Emotions are powerful. Empathy is admirable and healthy, and is often the impetus for positive change. We should care about each other.

However, some arguments are built on manipulating emotions—laying on a guilt trip in order to convince someone to do something.

This type of emotional appeal can be exploitative and is not built on sound reasoning.

For example:

  • Can you please increase my test grade? I studied so hard and tried my best, and will get into so much trouble if my grade is below 75 percent.
  • If you don’t contribute money to our fund, these innocent animals will not have the food and shelter they need to survive. Do you want those lost lives on your conscience?

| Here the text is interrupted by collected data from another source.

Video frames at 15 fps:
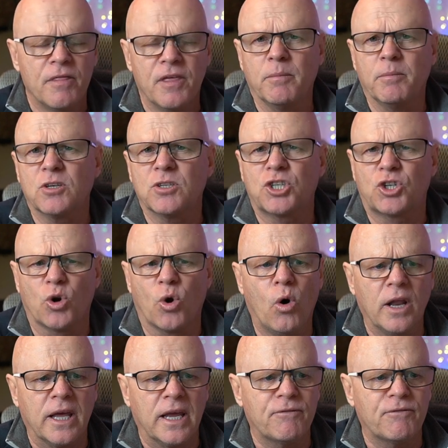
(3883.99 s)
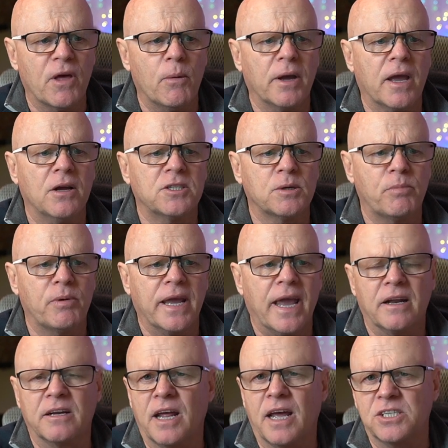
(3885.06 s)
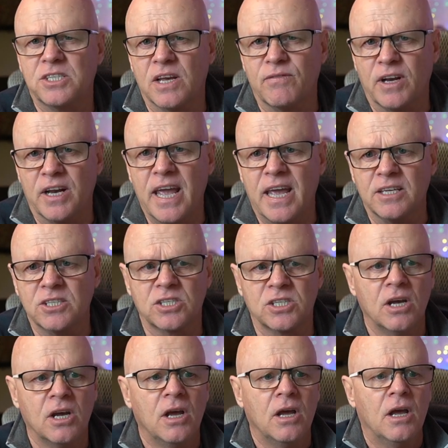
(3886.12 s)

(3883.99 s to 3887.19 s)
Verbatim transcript: thing, because surely if they were going to bring out an A7S,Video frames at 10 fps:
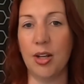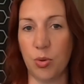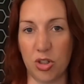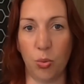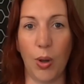
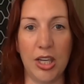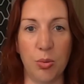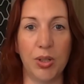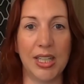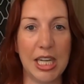which is where you
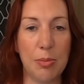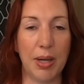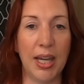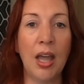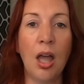would keep
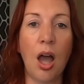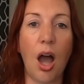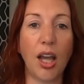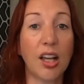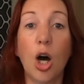it,
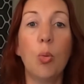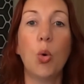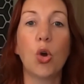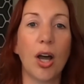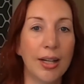I can't
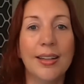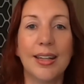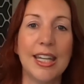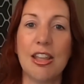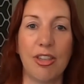walk
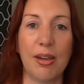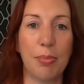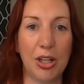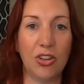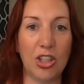underneath it
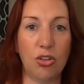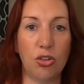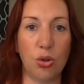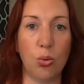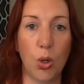because it's
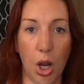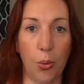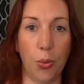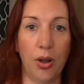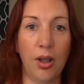too
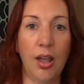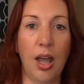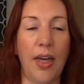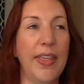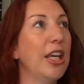low.
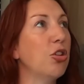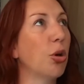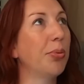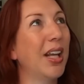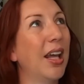I think it
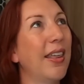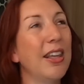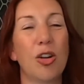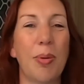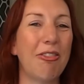drops down, I
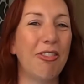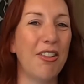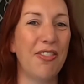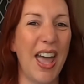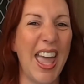think got about
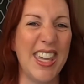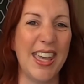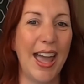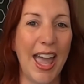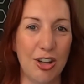5'8"
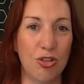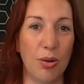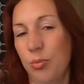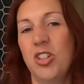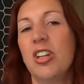
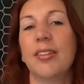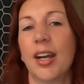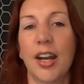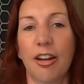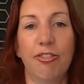headroom, which isn't
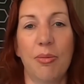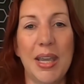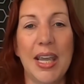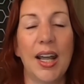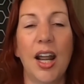enough for
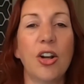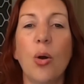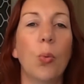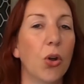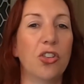me, and I
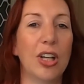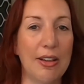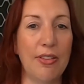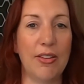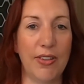don't want to
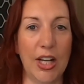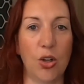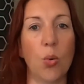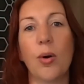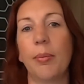live in a
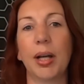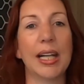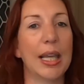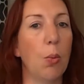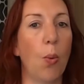vehicle where I'm going to
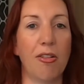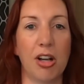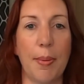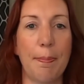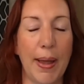keep worrying
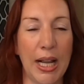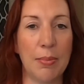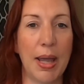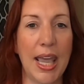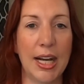about banging
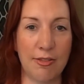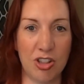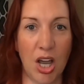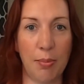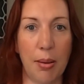my head every
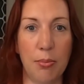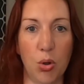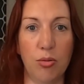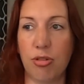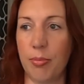time I
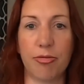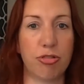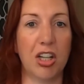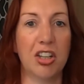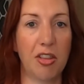move from the
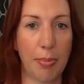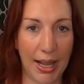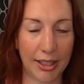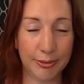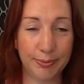front to the back.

Final Tips to Help You Recognize Logical Fallacies

Whether you’re giving or receiving the argument, there are ways to protect yourself from logical fallacies.

  1. Ask: What’s the conclusion of the argument? How could someone (or you) refute that conclusion?

  2. Dissect the argument. List the evidence you offer (or that is offered) as support. How much evidence is there and how strong is it?

  3. Be on the lookout for:

    • Attacks on character
    • Use of absolutes: all, none, always, never, etc.
    • “Evidence” based on emotions
    • “Shiny objects:” Fallacies are distracting and, like shiny objects, can take attention away from the issue at hand. If something sounds good but really isn’t relevant, don’t use it or follow it.